[Provided data Boundary: Start]

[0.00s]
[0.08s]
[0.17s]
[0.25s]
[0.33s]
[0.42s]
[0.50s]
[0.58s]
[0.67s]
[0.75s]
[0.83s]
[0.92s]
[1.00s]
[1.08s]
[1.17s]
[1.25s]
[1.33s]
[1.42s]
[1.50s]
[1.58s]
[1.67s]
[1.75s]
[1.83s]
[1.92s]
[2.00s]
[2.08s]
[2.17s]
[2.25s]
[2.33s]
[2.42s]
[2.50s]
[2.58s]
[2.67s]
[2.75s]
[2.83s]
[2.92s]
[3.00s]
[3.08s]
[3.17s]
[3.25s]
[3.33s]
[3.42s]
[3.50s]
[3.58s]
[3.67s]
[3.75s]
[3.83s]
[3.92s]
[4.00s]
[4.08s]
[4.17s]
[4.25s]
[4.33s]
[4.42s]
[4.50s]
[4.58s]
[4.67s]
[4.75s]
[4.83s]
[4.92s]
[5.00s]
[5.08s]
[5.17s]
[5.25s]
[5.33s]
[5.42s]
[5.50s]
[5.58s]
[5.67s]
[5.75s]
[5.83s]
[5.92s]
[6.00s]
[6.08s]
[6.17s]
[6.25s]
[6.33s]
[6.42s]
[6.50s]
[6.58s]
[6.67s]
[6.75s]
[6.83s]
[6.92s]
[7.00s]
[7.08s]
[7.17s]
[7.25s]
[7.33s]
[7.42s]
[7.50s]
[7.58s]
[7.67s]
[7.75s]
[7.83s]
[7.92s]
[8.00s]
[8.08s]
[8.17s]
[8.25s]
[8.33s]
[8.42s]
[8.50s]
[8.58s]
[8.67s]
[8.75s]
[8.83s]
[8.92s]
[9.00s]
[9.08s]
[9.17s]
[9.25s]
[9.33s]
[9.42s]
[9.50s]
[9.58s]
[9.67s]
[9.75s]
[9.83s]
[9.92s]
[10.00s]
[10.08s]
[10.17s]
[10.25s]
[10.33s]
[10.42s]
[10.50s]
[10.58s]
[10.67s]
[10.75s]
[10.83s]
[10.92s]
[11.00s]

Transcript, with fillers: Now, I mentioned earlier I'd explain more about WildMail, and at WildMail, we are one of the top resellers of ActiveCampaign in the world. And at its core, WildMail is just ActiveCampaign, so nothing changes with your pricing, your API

[Provided data Boundary: End]
[Provided data Boundary: Start]

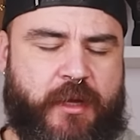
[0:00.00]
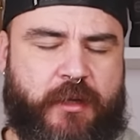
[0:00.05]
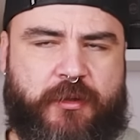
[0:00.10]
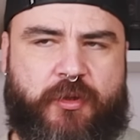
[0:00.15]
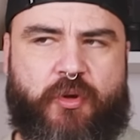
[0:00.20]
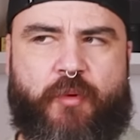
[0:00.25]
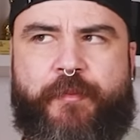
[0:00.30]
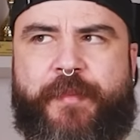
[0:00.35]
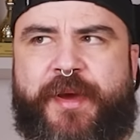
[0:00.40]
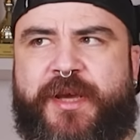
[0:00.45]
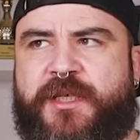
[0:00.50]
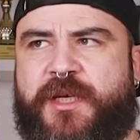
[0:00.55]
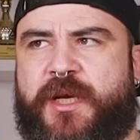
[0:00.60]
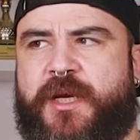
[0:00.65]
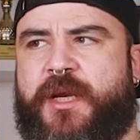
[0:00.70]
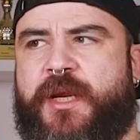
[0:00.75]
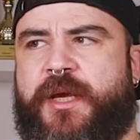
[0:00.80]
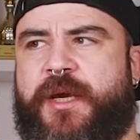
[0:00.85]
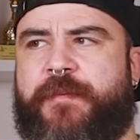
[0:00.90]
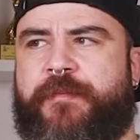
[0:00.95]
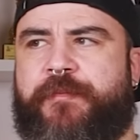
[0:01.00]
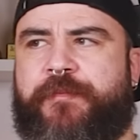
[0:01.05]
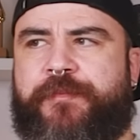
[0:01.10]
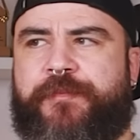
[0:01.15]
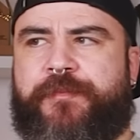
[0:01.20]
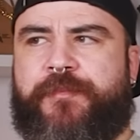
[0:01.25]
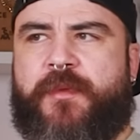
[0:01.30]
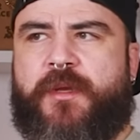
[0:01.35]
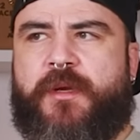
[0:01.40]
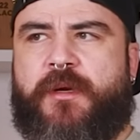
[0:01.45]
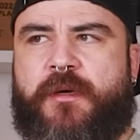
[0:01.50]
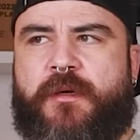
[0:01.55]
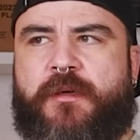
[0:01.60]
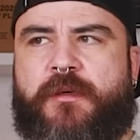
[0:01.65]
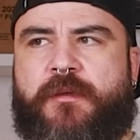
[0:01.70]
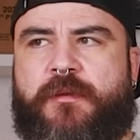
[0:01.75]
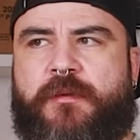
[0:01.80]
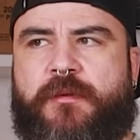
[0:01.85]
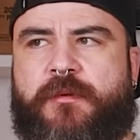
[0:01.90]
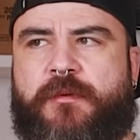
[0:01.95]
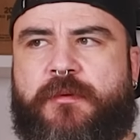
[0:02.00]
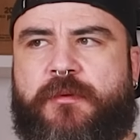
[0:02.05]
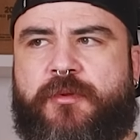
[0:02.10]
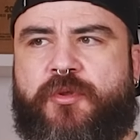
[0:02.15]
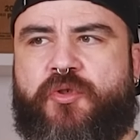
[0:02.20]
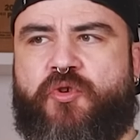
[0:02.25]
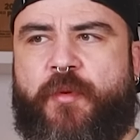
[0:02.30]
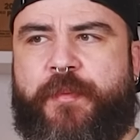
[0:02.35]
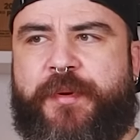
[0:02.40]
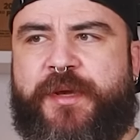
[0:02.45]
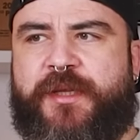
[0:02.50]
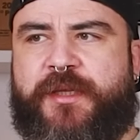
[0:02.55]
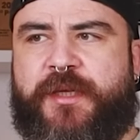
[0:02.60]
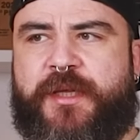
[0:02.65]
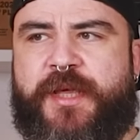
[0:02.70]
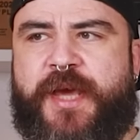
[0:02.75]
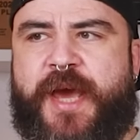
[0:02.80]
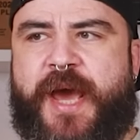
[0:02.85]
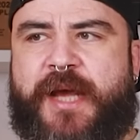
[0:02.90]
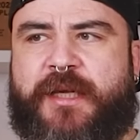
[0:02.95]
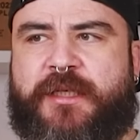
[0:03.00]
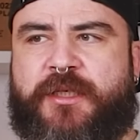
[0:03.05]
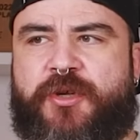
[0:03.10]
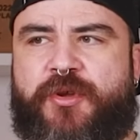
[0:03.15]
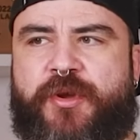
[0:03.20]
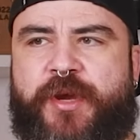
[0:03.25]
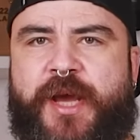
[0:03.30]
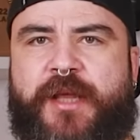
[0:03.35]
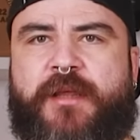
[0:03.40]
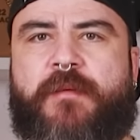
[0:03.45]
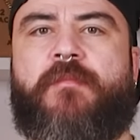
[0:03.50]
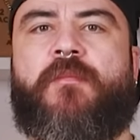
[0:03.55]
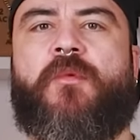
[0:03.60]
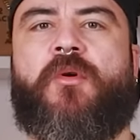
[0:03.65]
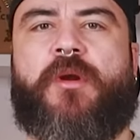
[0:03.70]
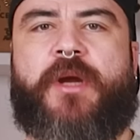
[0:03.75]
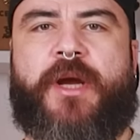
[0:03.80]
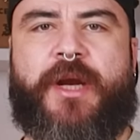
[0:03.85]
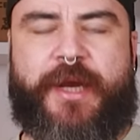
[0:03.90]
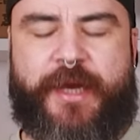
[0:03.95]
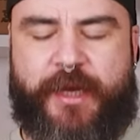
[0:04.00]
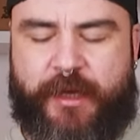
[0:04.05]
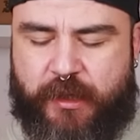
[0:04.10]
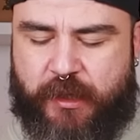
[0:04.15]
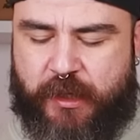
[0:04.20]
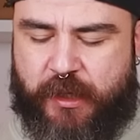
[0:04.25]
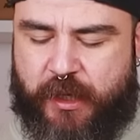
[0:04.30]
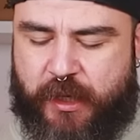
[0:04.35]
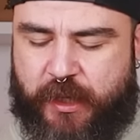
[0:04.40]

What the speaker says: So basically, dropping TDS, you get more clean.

[Provided data Boundary: End]

### Task item
Where does the string "more" appear in the records above? Show every line that holds it.

### Result for this task
Transcript, with fillers: Now, I mentioned earlier I'd explain more about WildMail, and at WildMail, we are one of the top resellers of ActiveCampaign in the world. And at its core, WildMail is just ActiveCampaign, so nothing changes with your pricing, your API
What the speaker says: So basically, dropping TDS, you get more clean.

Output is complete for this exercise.